Tasikmalaya (16/12) — Dalam surat kabar The Times of Israel, Minggu (13/12), seorang sumber diplomat di negara Israel menyatakan mereka kini tengah menjajaki peluang normalisasi hubungan dengan Republik Indonesia (RI) dan Oman.
Menanggapi hal di atas, Politisi PKS, Toriq Hidayat mengingatkan Pemerintah untuk tidak membuka kerja sama dengan Israel.
Toriq menyebut Israel sebagai penjajah Palestina, cita-cita pendiri bangsa yang tertuang dalam pembukaan UUD 1945 menyatakan bahwa Indonesia wajib melawan segala bentuk penjajahan.

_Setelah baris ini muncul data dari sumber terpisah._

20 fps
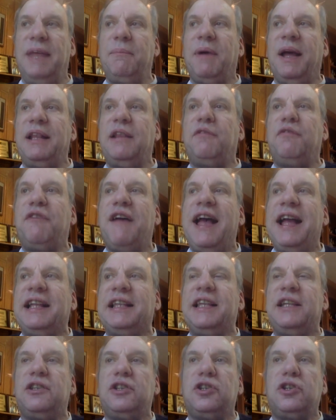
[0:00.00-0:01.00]
and by the mm-hmm.
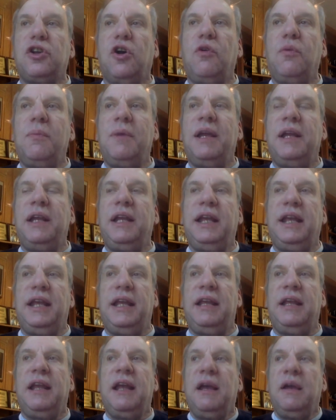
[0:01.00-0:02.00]
fact that so many
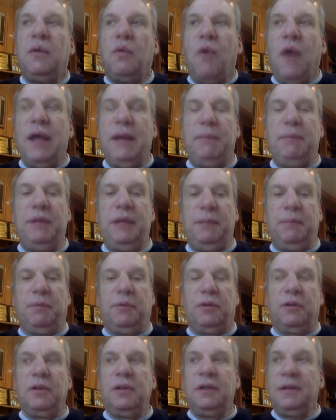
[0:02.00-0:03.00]
eh, white
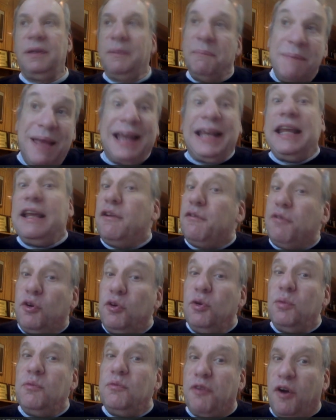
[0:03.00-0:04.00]
people, many of
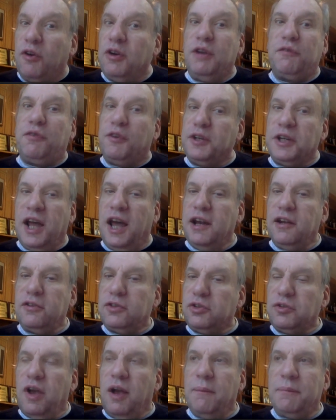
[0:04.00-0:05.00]
whom voted for Donald
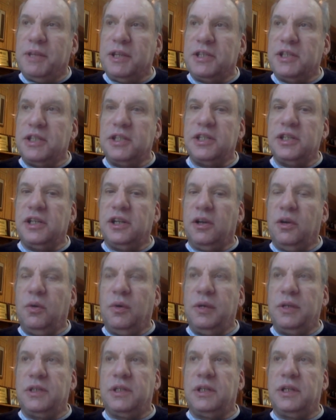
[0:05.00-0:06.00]
Trump, this isn't a
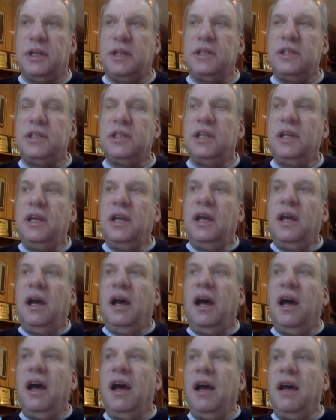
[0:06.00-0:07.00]
coincidence
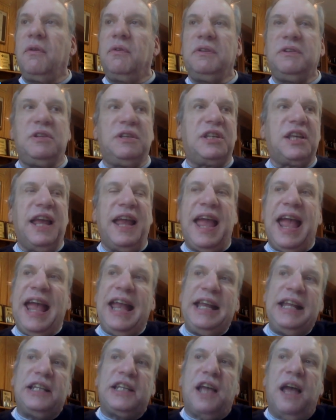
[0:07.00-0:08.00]
uh, say
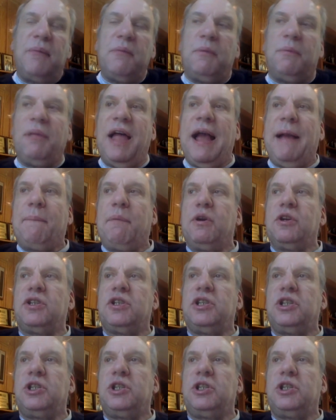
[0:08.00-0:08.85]
anytime a black person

“Jelas dan tegas, pembukaan UUD 1945 menyatakan kemerdekaan adalah hak segala bangsa, termasuk Palestina. Palestina adalah negara pertama mendukung kemerdekaan Indonesia. Sudah sepatutnya Indonesia konsisten terus mendukung kemerdekaannya,” tegasnya.

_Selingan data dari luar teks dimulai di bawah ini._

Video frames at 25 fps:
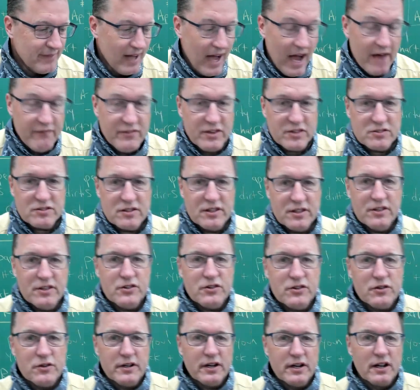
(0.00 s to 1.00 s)
Obviously, you
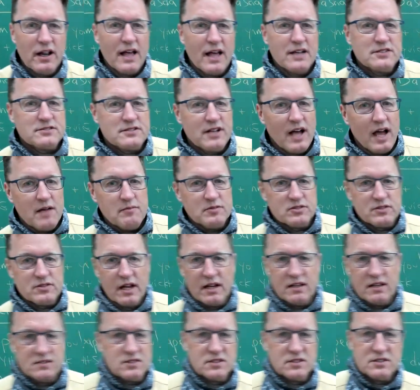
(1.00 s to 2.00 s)
tuned in last time. It's
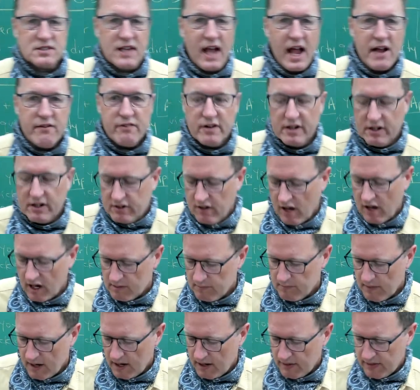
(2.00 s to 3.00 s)
like, is this guy ever going to talk
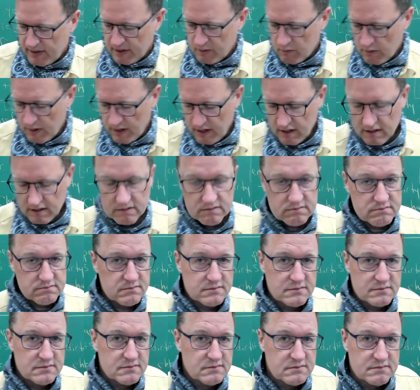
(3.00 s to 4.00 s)
about anything real?
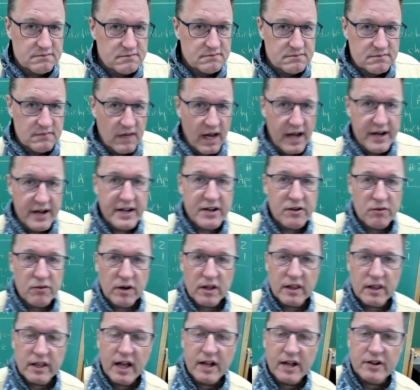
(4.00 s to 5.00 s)
I didn't
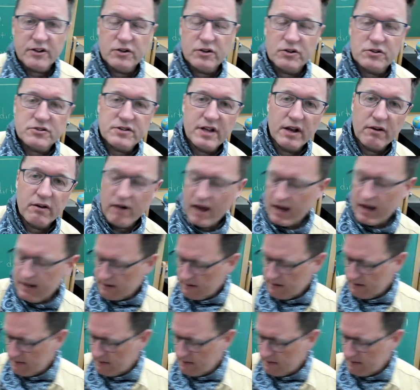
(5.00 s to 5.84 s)
really on Tuesday, right?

Ia menjelaskan, kebijakan RI tidak memiliki hubungan diplomatik dengan Israel ditunjukkan dengan tidak ada kantor perwakilan atau kedutaan Indonesia di Israel dan sebaliknya.
“Kebijakan ini telah dipertahankan tujuh Presiden Indonesia selama lebih dari tujuh puluh tahun. Bahkan dalam rentang waktu 10 tahun terakhir Indonesia terus berkontribusi dalam upaya mewujudkan Palestina merdeka dan juga menyalurkan bantuan teknis sebanyak 10 juta dollar kepada Palestina,” ungkap Toriq.

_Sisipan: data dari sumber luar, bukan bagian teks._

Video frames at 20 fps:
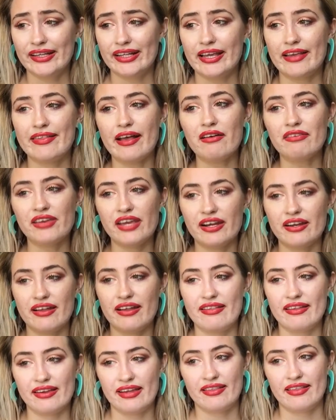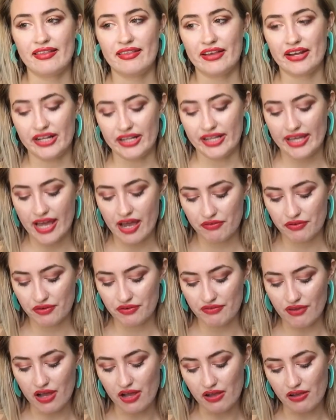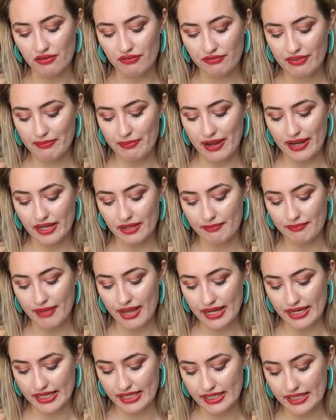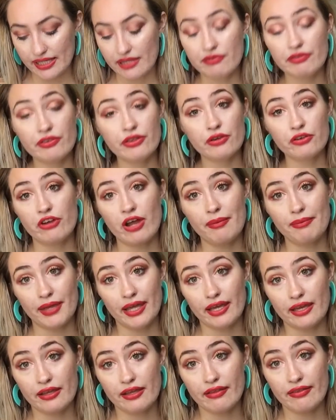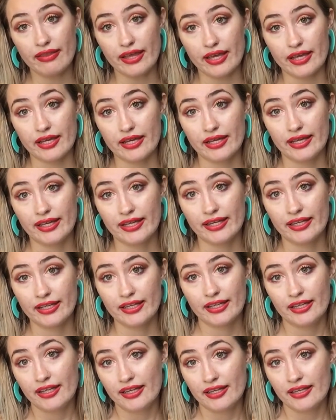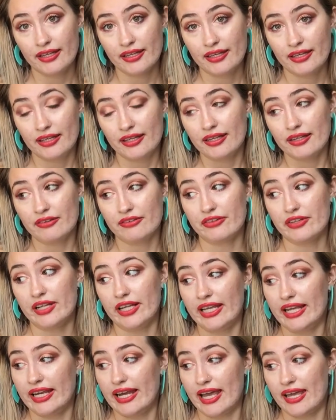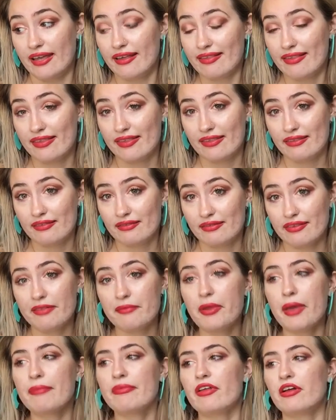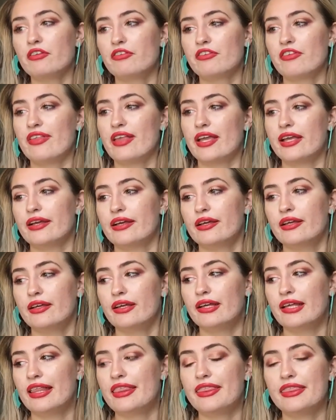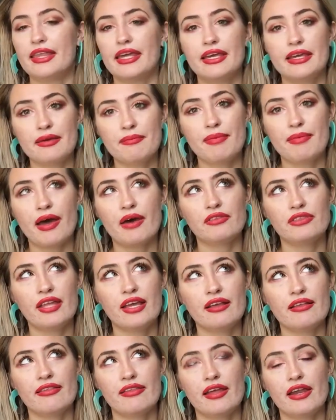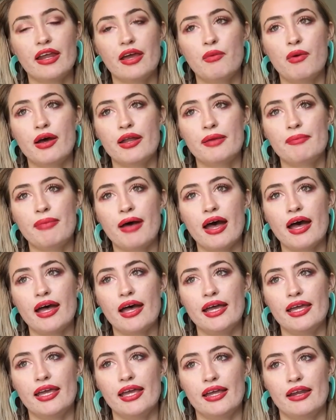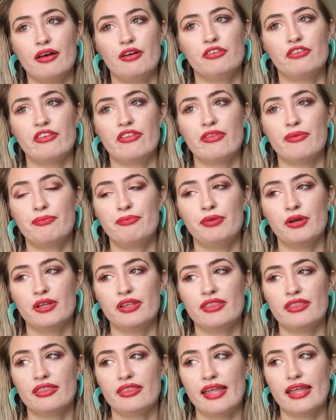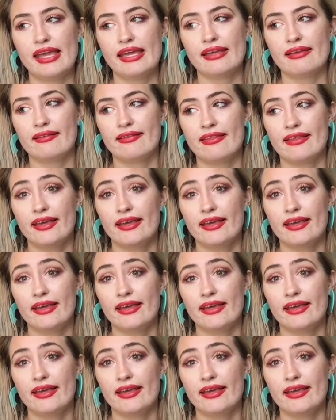self-care doesn't necessarily have to involve spending money, even though shopping is like really nice. Sometimes I'll just like think about things that I want to buy, and I'll just put things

Itu sebabnya Anggota Komisi I DPR RI ini menilai bahwa tidak ada alasan bagi Indonesia merubah kebijakannya terkait normalisasi dengan Israel.
Kemudian Toriq mengungkapkan bahwa sebagaimana semua negara dunia, pandemi Covid-19 membuat perekonomian Israel merosot tajam. Amerika sebagai sekutu setianya meyakini normalisasi merupakan solusi perbaikan ekonomi Israel.
“Kondisi penurunan ekonomi meyebabkan Israel berusaha melakukan normalisasi hubungan dengan negara-negara yang tidak membuka hubungan diplomatik dengannya, termasuk Indonesia”, ungkapnya.
Salah satu keuntungan normalisasi bagi Israel yakni maskapai penerbangan komersial Israel di perbolehkan melintas di atas negara-negara tersebut. Di Indonesia, karena tidak boleh melintas wilayah RI maka orang nomor satu Israel harus menempuh belasan jam dengan pesawat, menuju Australia dari Singapura.
“Beberapa waktu lalu, Benyamin Netanyahu terpaksa memutar ke Filipina, kemudian ke Papua Nugini baru kemudian mendarat di Australia. Ketiadaan hubungan diplomatik membuat pesawat milik Israel tidak boleh melintasi wilayah udara RI”, ungkap Toriq.